All of lore.kernel.org
 help / color / mirror / Atom feed
From: Balbir Singh <bsingharora@gmail.com>
To: Michal Hocko <mhocko@kernel.org>
Cc: Andrew Morton <akpm@linux-foundation.org>,
	Dan Williams <dan.j.williams@gmail.com>,
	Johannes Thumshirn <jthumshirn@suse.de>,
	linux-mm@kvack.org, LKML <linux-kernel@vger.kernel.org>,
	Michal Hocko <mhocko@suse.com>
Subject: Re: [PATCH] memory_hotplug: cond_resched in __remove_pages
Date: Fri, 2 Nov 2018 14:52:05 +1100	[thread overview]

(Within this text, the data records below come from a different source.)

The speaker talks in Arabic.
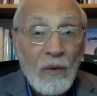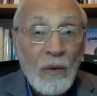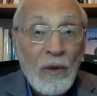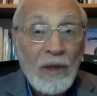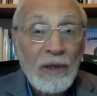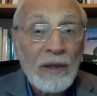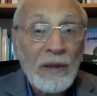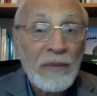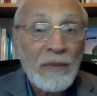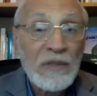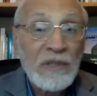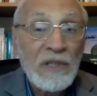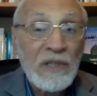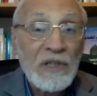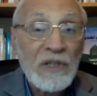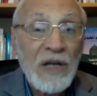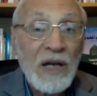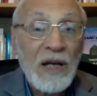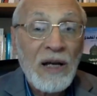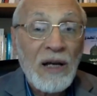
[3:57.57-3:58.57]
وعندما
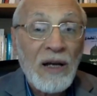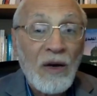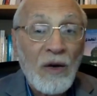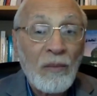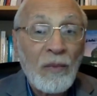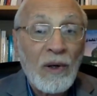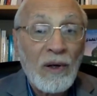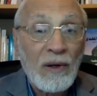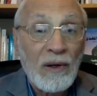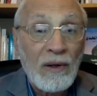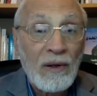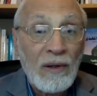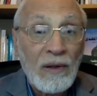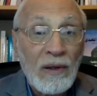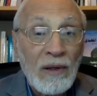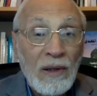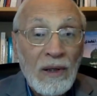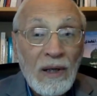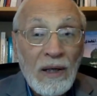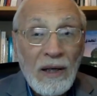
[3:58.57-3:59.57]
استشار عمر
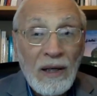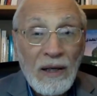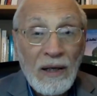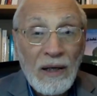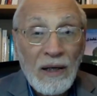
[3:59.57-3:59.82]
آآ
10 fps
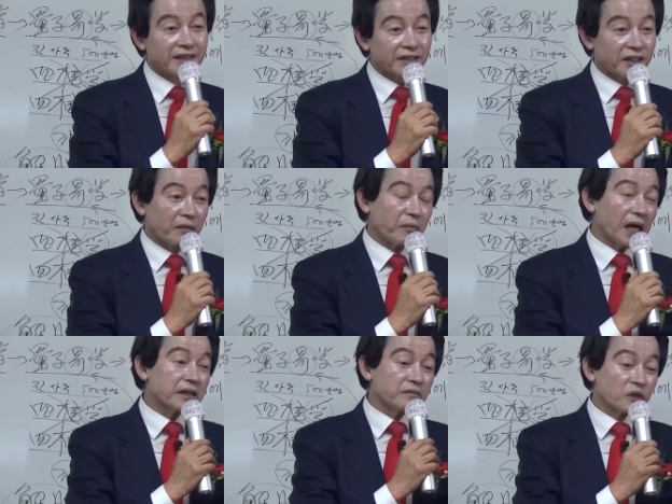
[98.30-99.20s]
그러면
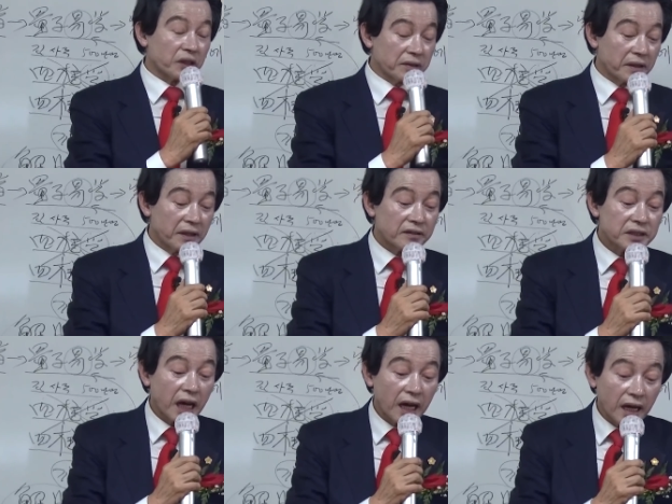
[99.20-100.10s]
맑은 물은
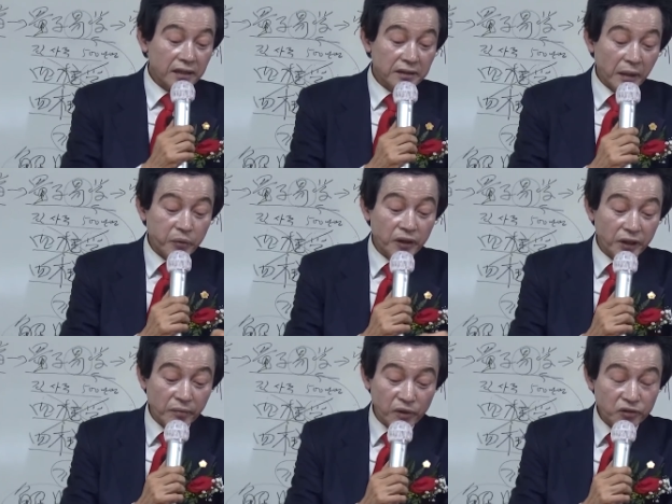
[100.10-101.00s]
싹 거다
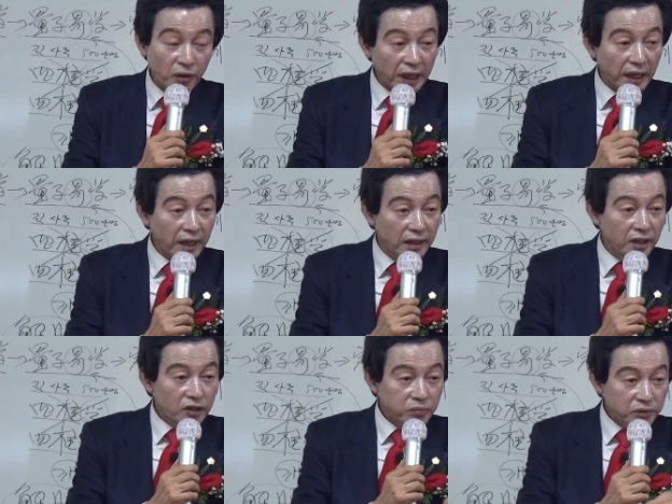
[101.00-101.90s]
부어요. 물통에다
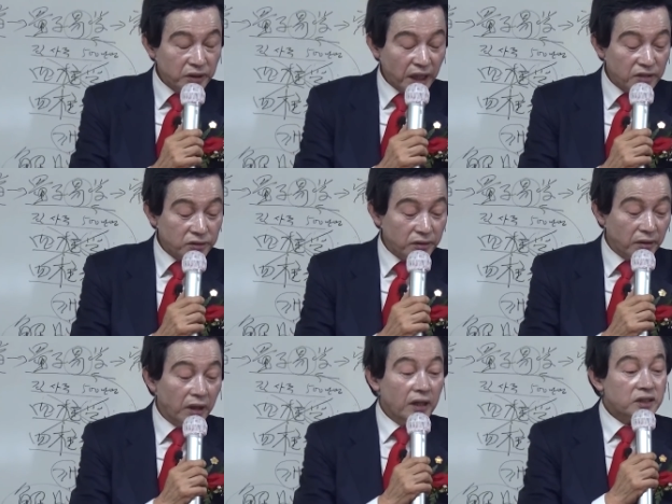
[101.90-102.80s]

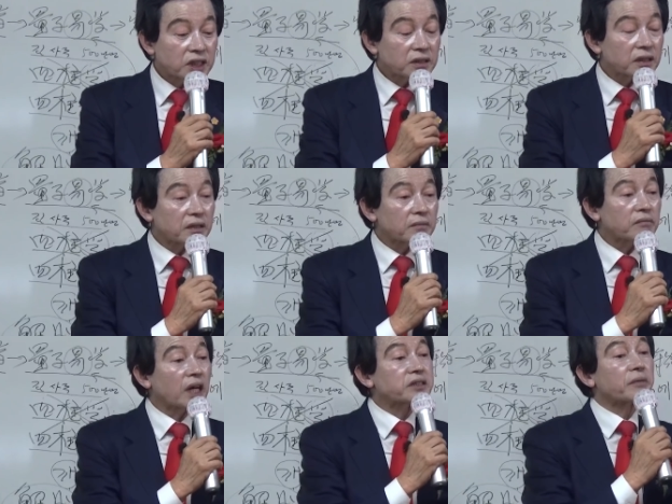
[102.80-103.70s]
부어내주고 찌꺼기는
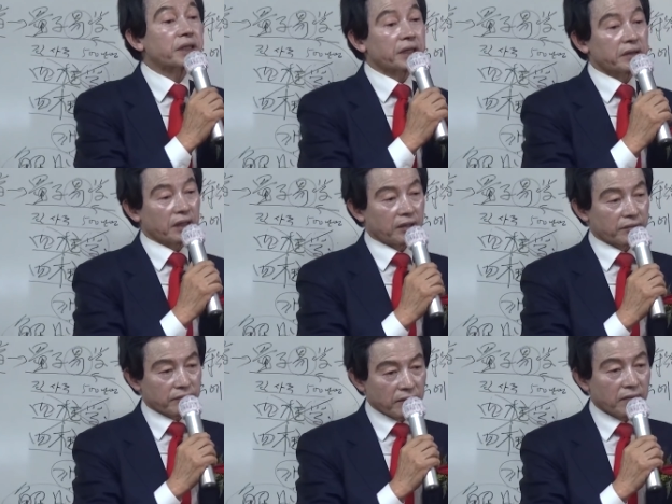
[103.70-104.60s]
마셔버려야 돼.
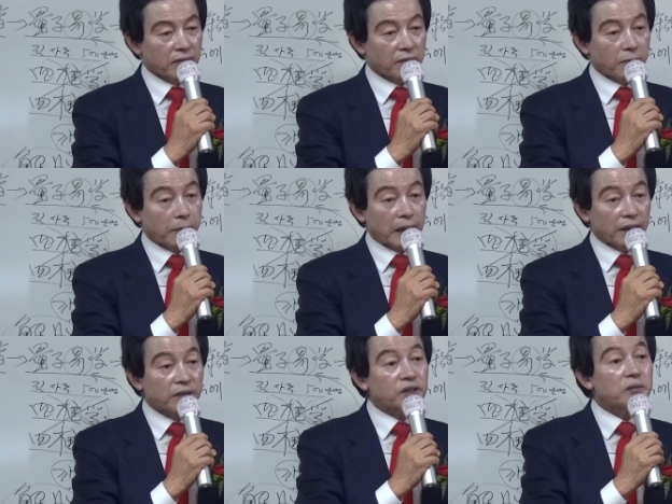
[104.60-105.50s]

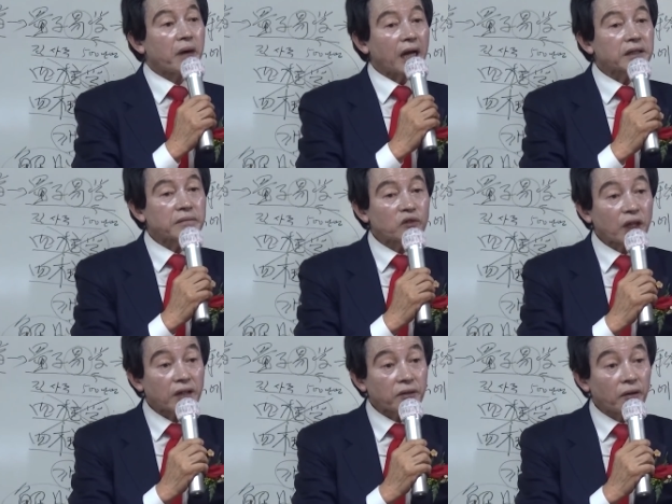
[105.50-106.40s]
그럼 그 맑은
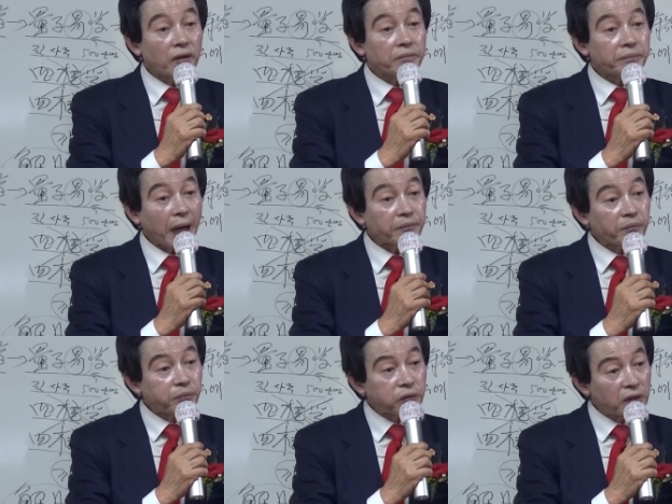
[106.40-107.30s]
물에도
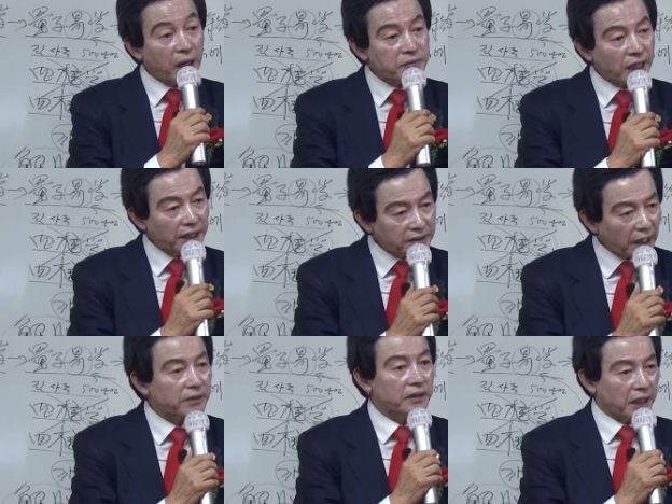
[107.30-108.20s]
밥풀 냄새가
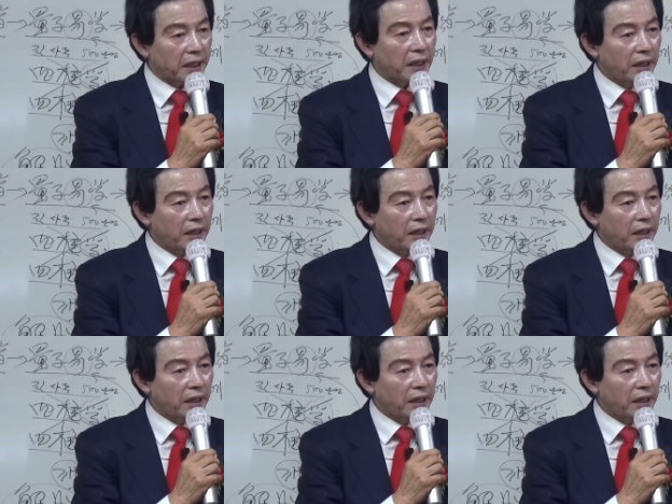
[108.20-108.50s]
있다는 거야.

Message-ID: <20181102035205.GG16399@350D> (raw)
In-Reply-To: <20181031125840.23982-1-mhocko@kernel.org>

On Wed, Oct 31, 2018 at 01:58:40PM +0100, Michal Hocko wrote:
> From: Michal Hocko <mhocko@suse.com>
> 
> We have received a bug report that unbinding a large pmem (>1TB)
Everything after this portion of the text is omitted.